What the exercise asks =
Reproduce the records below in full and exactly, without their images.

══════════

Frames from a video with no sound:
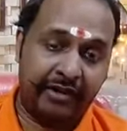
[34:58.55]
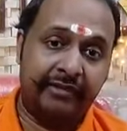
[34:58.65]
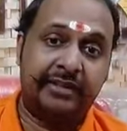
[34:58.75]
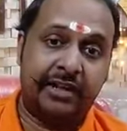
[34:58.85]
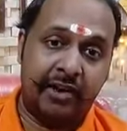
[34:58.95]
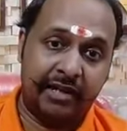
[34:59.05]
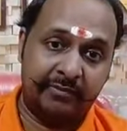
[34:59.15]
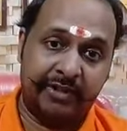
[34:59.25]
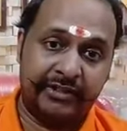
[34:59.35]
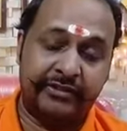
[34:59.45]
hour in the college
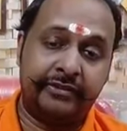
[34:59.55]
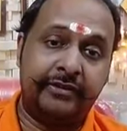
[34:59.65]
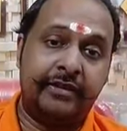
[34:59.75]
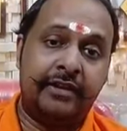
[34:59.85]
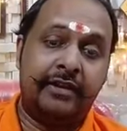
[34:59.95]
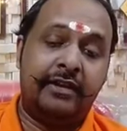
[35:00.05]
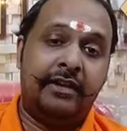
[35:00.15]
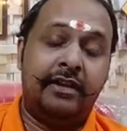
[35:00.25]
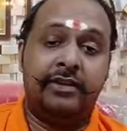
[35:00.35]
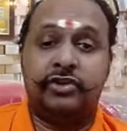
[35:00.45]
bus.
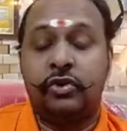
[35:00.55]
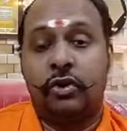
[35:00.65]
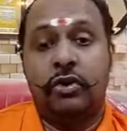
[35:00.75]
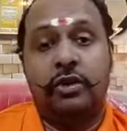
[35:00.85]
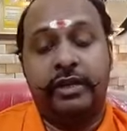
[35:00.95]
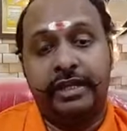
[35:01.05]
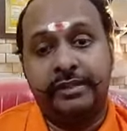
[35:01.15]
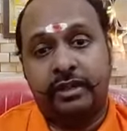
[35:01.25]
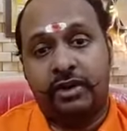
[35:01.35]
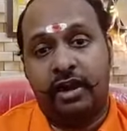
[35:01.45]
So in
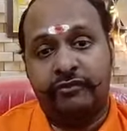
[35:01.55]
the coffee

══════════

Output of the exercise =
Frames from a video with no sound:
[34:58.55]
[34:58.65]
[34:58.75]
[34:58.85]
[34:58.95]
[34:59.05]
[34:59.15]
[34:59.25]
[34:59.35]
[34:59.45]
hour in the college
[34:59.55]
[34:59.65]
[34:59.75]
[34:59.85]
[34:59.95]
[35:00.05]
[35:00.15]
[35:00.25]
[35:00.35]
[35:00.45]
bus.
[35:00.55]
[35:00.65]
[35:00.75]
[35:00.85]
[35:00.95]
[35:01.05]
[35:01.15]
[35:01.25]
[35:01.35]
[35:01.45]
So in
[35:01.55]
the coffee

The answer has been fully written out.